Durante o resgate, duas crianças não resistiram às condições severas de cativeiro e faleceram. O porta-voz do exército, Haruna Sani, informou que os demais resgatados foram levados para locais seguros, onde receberam cuidados médicos e apoio humanitário. Sani destacou que a operação representa um sucesso significativo para as forças armadas e um revés para o grupo.
A operação foi precedida por uma coleta de inteligência e uso de operações psicológicas para semear desconfiança entre os insurgentes, facilitando a fase de assalto. Parte dos militantes fugiu para as montanhas, enquanto outros se renderam. O exército não confirmou se houve prisões.
Um líder juvenil local e um senador de Borno confirmaram à agência AFP que o número de pessoas libertadas ultrapassou 400, embora o exército tenha relatado 360. O Boko Haram havia exigido milhões de nairas nigerianos como resgate pelos reféns.
O estado de Borno é um foco de grupos armados e enfrenta uma crise de segurança desde 2009, quando o Boko Haram iniciou seus ataques violentos. O grupo é conhecido por realizar sequestros e arrecadou cerca de US$ 1,66 milhão em resgates entre julho de 2024 e junho de 2025, conforme a consultoria SBM Intelligence, sediada em Lagos.
Em resposta à crescente insegurança, o exército nigeriano intensificou suas ações contra o Boko Haram e o grupo dissidente, a Província do Estado Islâmico na África Ocidental (ISWAP).

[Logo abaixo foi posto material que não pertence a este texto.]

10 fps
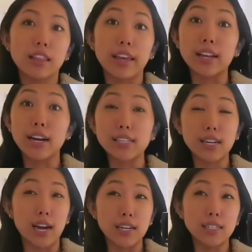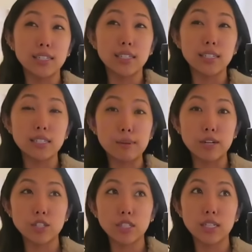like a ton,
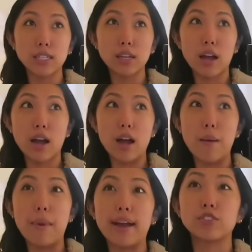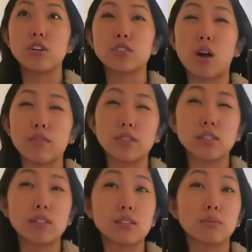especially um, at Sean's office
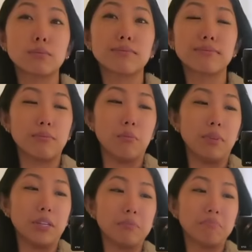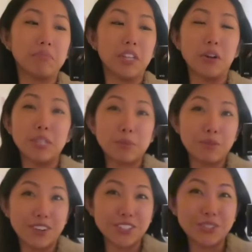because that's like, you know, his
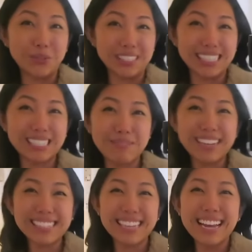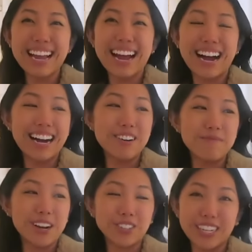professional working space. Um,
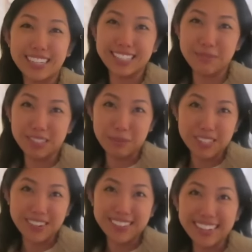but I'll try to get some clips here and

Recentemente, uma operação conjunta com os Estados Unidos resultou na morte de 175 combatentes do ISWAP e na eliminação de Abu-Bilal al-Minuki, considerado o segundo em comando do ISIL na região.
O conflito liderado pelo Boko Haram e outros grupos armados já causou a morte de dezenas de milhares de pessoas e deslocou mais de dois milhões, gerando uma crise humanitária na região.